*** Opening Data provided ***
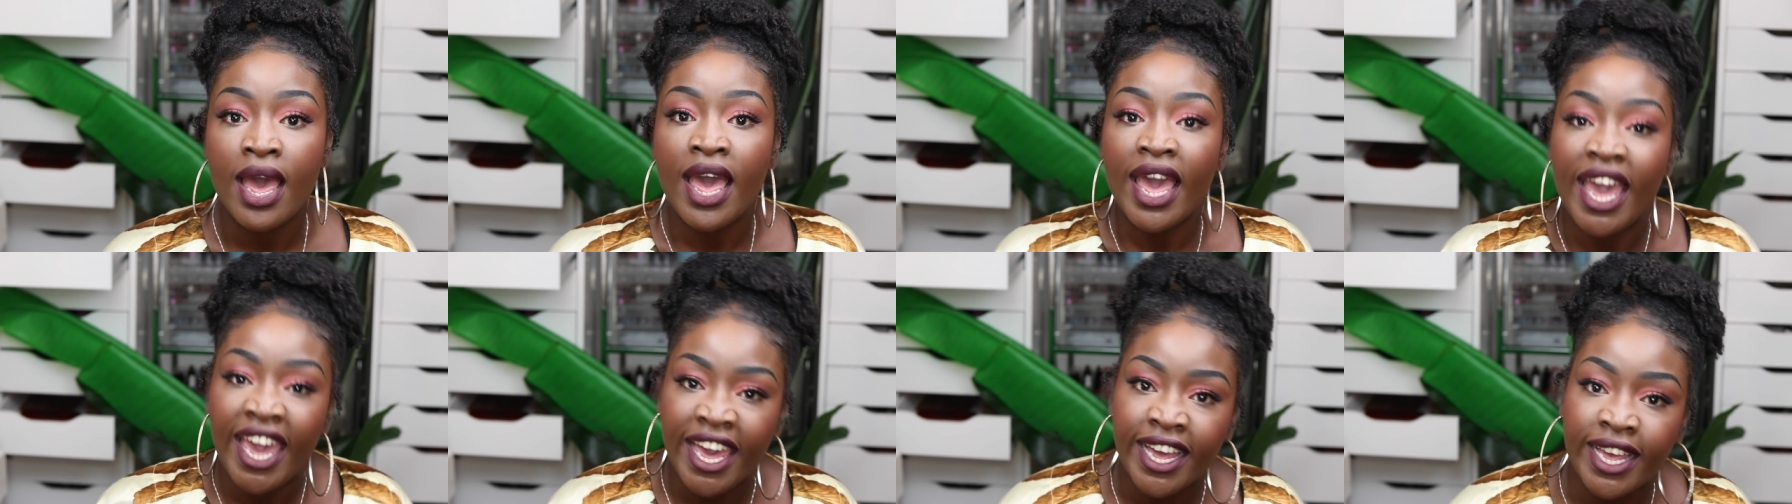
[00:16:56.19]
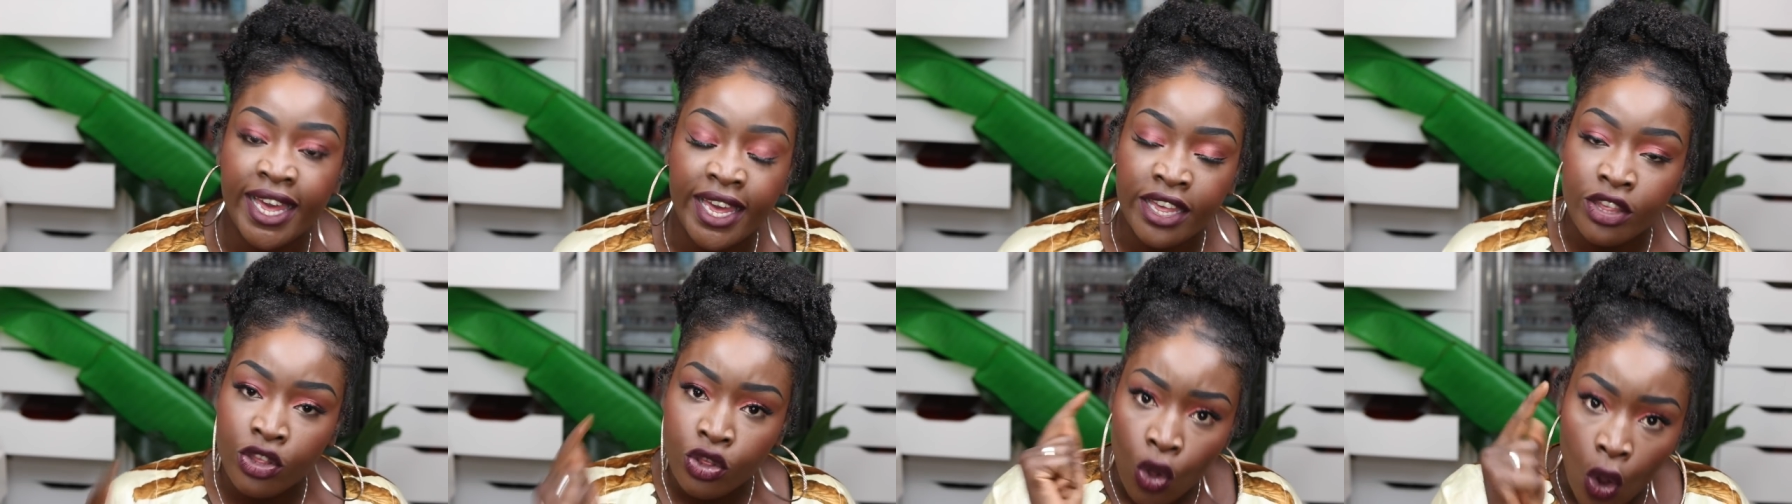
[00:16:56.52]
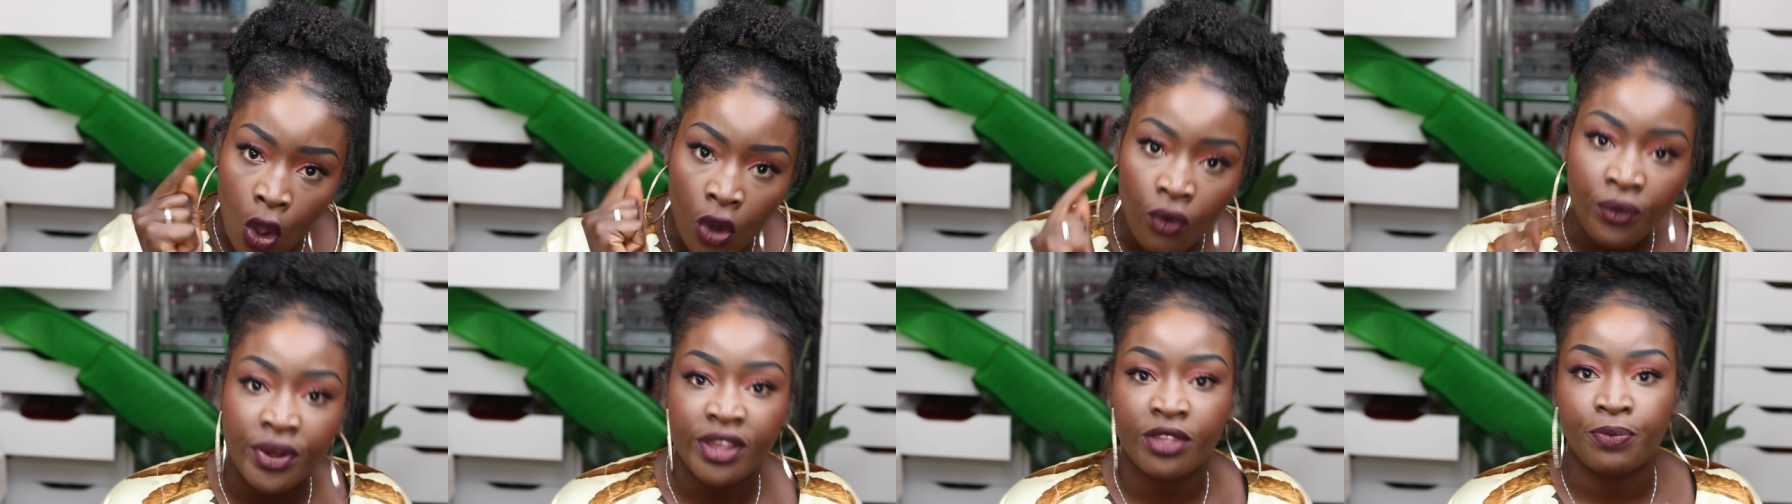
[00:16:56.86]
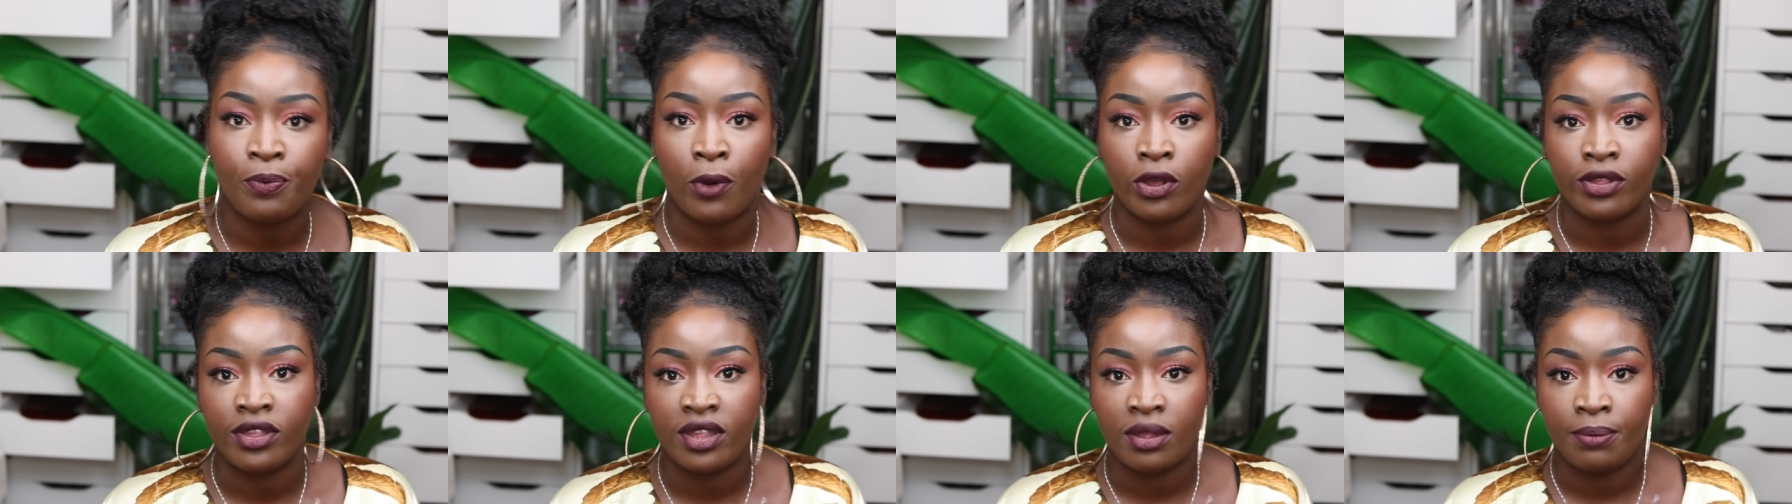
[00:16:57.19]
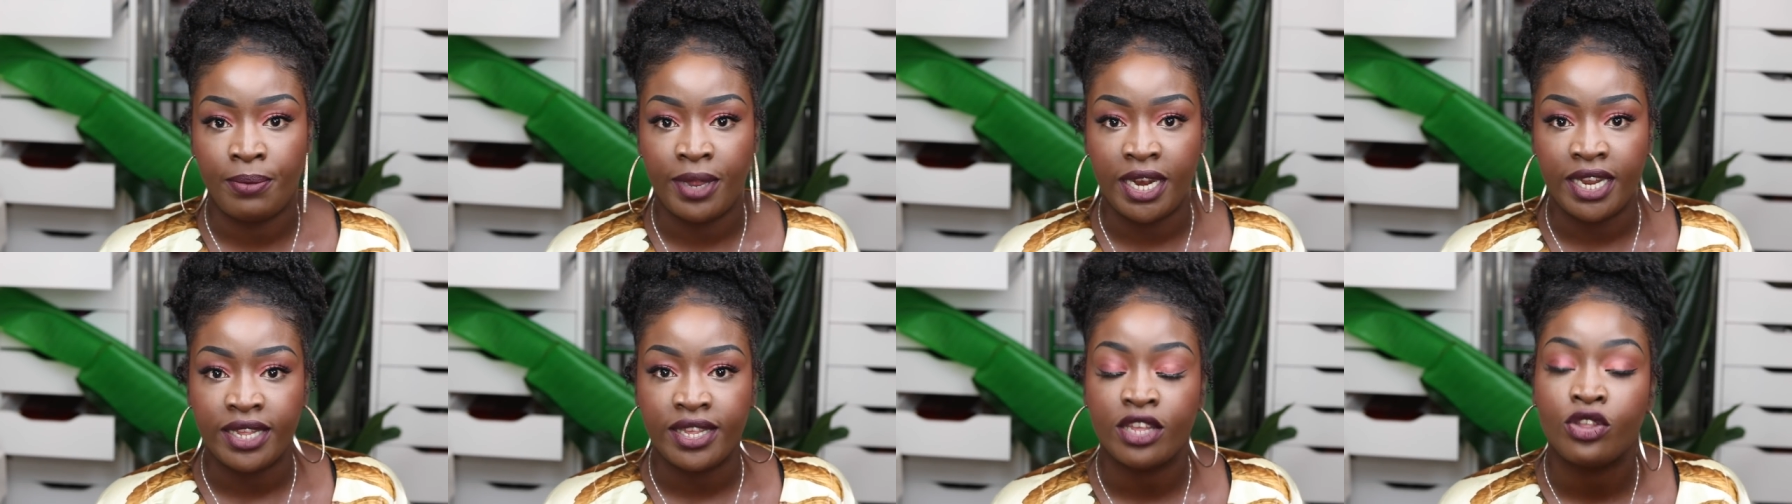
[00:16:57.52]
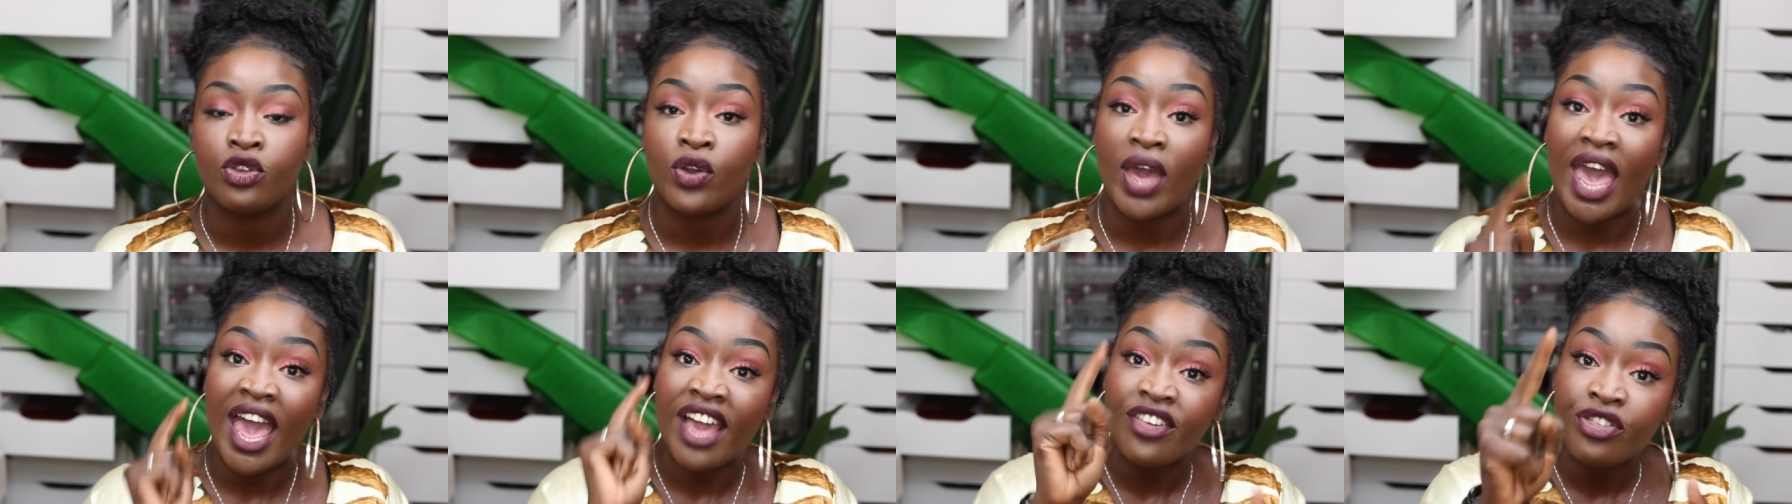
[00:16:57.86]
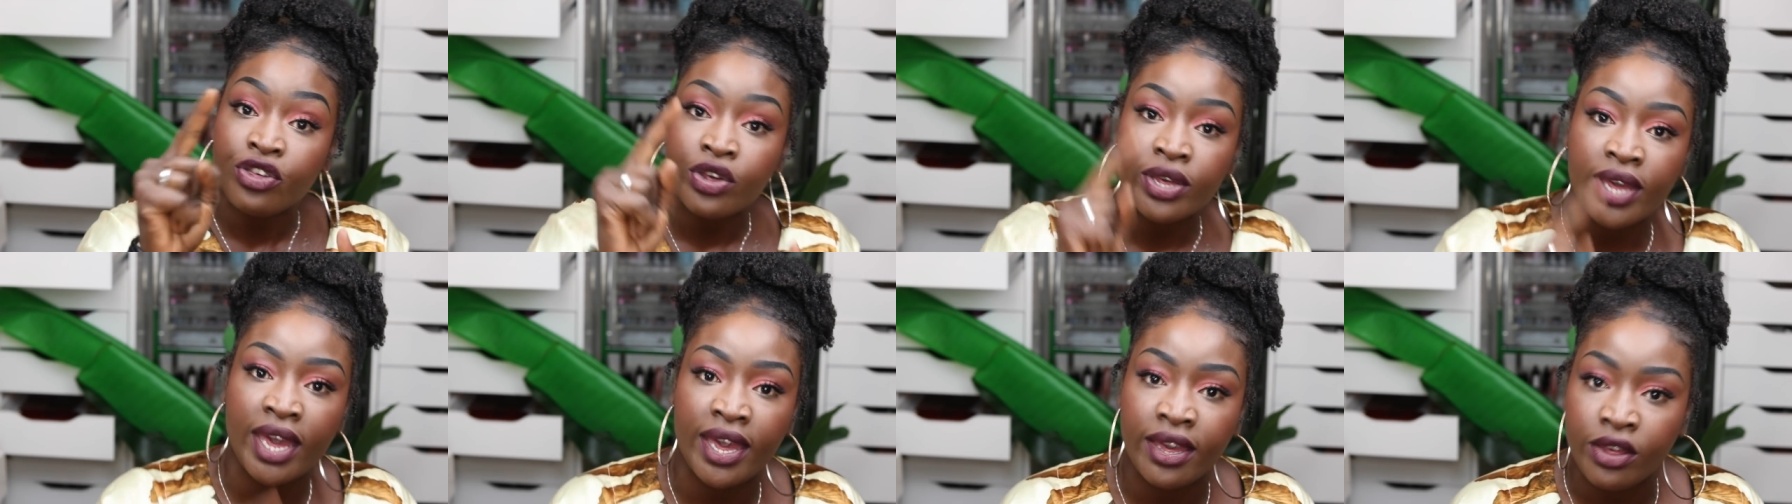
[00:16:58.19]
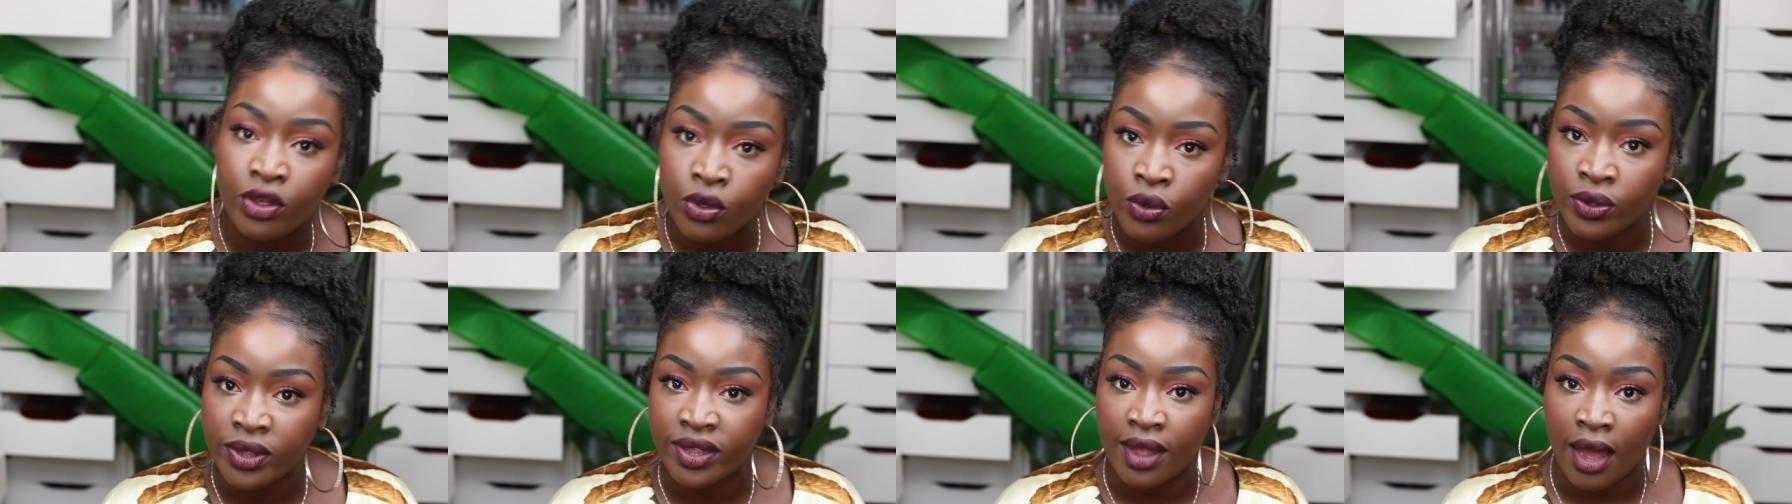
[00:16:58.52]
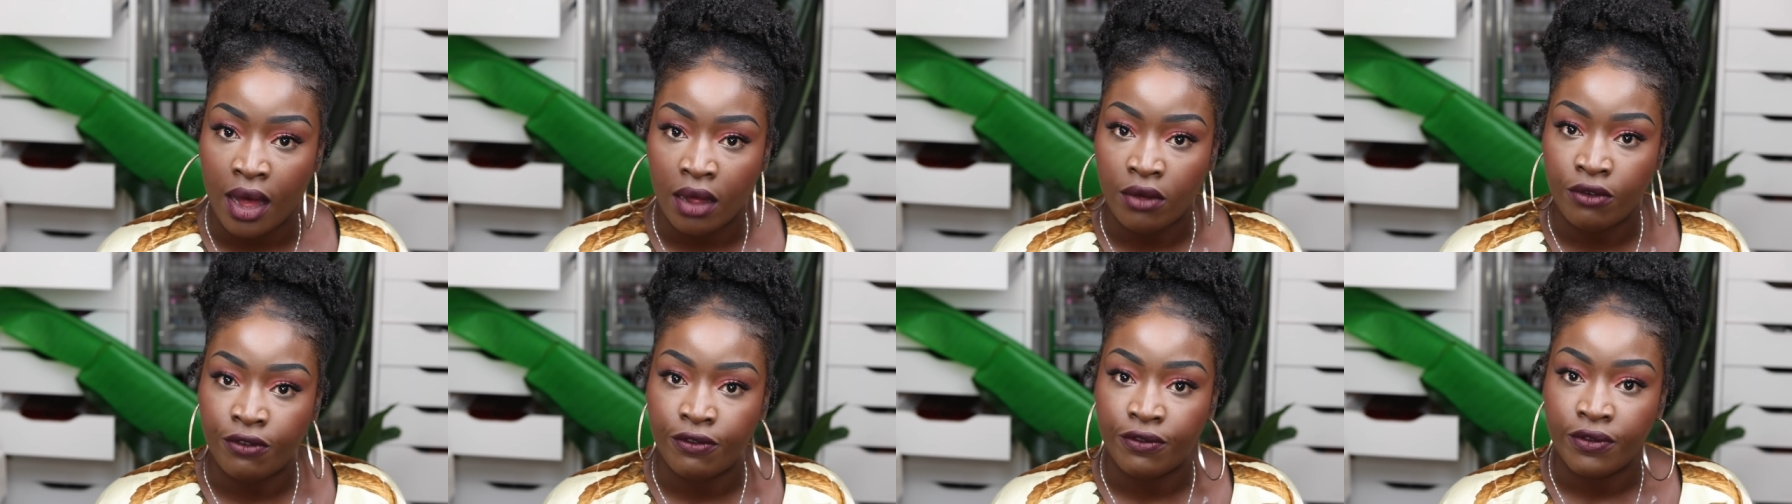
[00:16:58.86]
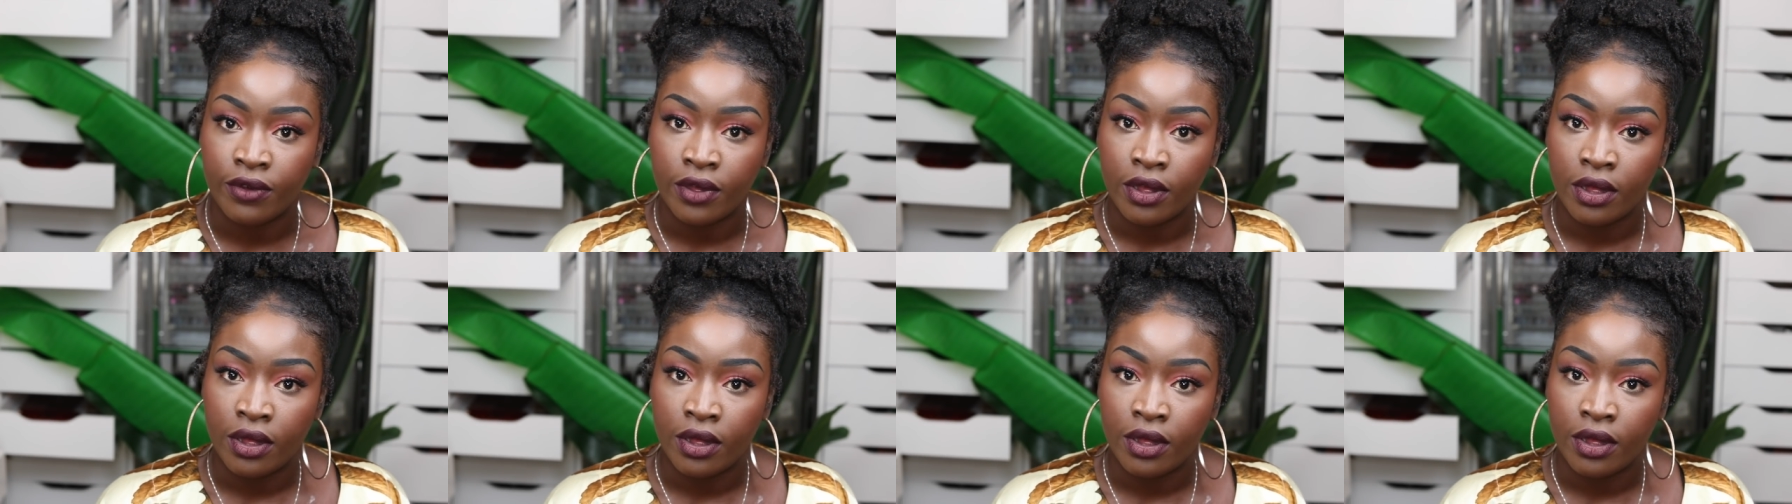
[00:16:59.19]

It is your responsibility to educate yourself,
*** Closing Data provided ***
**Work item:**
Once the line holding "[00:16:57.19]" is found, set it down along with every line after it through the end of the entries, exactly, leaving the pictures out.

**Solution to this exercise:**
[00:16:57.19]
[00:16:57.52]
[00:16:57.86]
[00:16:58.19]
[00:16:58.52]
[00:16:58.86]
[00:16:59.19]

It is your responsibility to educate yourself,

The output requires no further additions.